*** Opening of Dataset excerpts ***
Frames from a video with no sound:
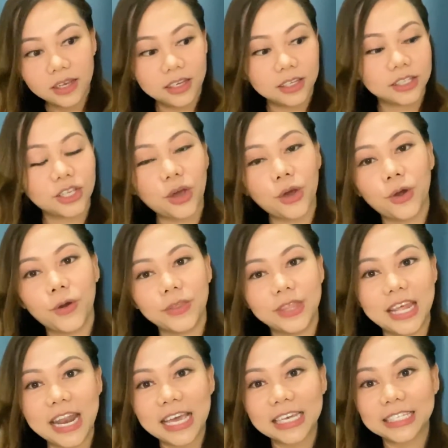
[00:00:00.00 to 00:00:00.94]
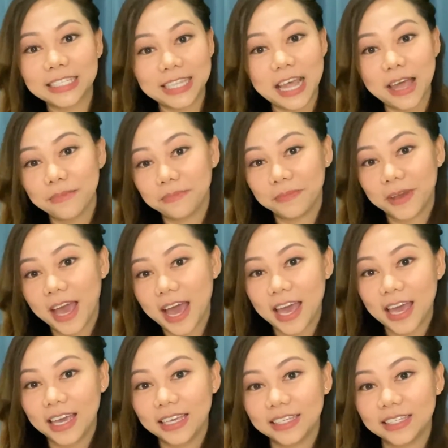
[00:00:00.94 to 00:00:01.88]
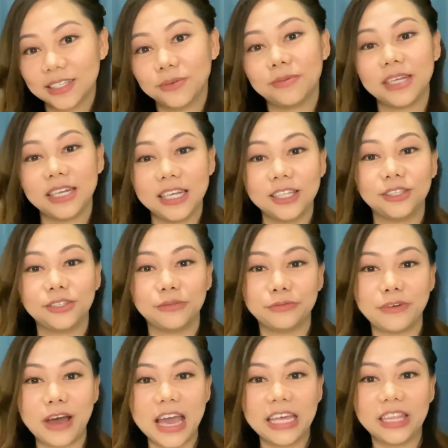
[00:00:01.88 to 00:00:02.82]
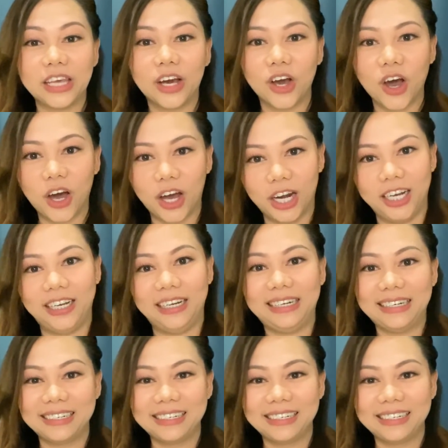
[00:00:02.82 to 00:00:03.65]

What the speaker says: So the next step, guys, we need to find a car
*** Close of Dataset excerpts ***
*** Opening of Dataset excerpts ***
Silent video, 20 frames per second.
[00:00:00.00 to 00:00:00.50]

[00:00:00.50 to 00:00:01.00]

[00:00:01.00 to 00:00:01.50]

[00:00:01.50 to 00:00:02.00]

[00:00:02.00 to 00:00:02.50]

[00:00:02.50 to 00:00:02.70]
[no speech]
*** Close of Dataset excerpts ***
*** Opening of Dataset excerpts ***
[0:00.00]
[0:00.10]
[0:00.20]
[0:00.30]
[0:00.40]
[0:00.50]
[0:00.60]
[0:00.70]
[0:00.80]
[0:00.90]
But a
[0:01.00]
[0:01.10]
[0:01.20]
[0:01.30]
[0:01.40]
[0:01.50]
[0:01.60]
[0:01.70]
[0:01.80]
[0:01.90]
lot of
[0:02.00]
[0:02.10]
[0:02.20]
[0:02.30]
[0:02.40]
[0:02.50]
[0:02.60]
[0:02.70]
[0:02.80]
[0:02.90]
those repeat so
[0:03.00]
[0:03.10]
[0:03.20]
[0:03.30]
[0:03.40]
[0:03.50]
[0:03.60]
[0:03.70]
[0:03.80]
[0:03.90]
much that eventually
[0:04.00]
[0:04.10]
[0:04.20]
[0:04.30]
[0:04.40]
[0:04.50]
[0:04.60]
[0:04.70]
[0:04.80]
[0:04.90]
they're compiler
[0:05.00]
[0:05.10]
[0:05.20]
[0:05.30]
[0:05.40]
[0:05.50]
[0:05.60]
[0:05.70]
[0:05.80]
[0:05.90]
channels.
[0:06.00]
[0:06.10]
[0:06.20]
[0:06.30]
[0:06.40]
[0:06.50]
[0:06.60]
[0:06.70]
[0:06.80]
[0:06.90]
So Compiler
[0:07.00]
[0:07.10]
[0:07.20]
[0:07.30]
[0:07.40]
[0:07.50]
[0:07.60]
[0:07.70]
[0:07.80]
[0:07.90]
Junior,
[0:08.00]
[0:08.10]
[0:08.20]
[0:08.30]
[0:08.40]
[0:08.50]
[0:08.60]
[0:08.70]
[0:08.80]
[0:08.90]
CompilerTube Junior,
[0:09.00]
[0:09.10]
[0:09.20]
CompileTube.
*** Close of Dataset excerpts ***
How to complete this task:
Where does the word "video" show up in the material? Copy out each line that has it.

Expected answer:
Frames from a video with no sound:
Silent video, 20 frames per second.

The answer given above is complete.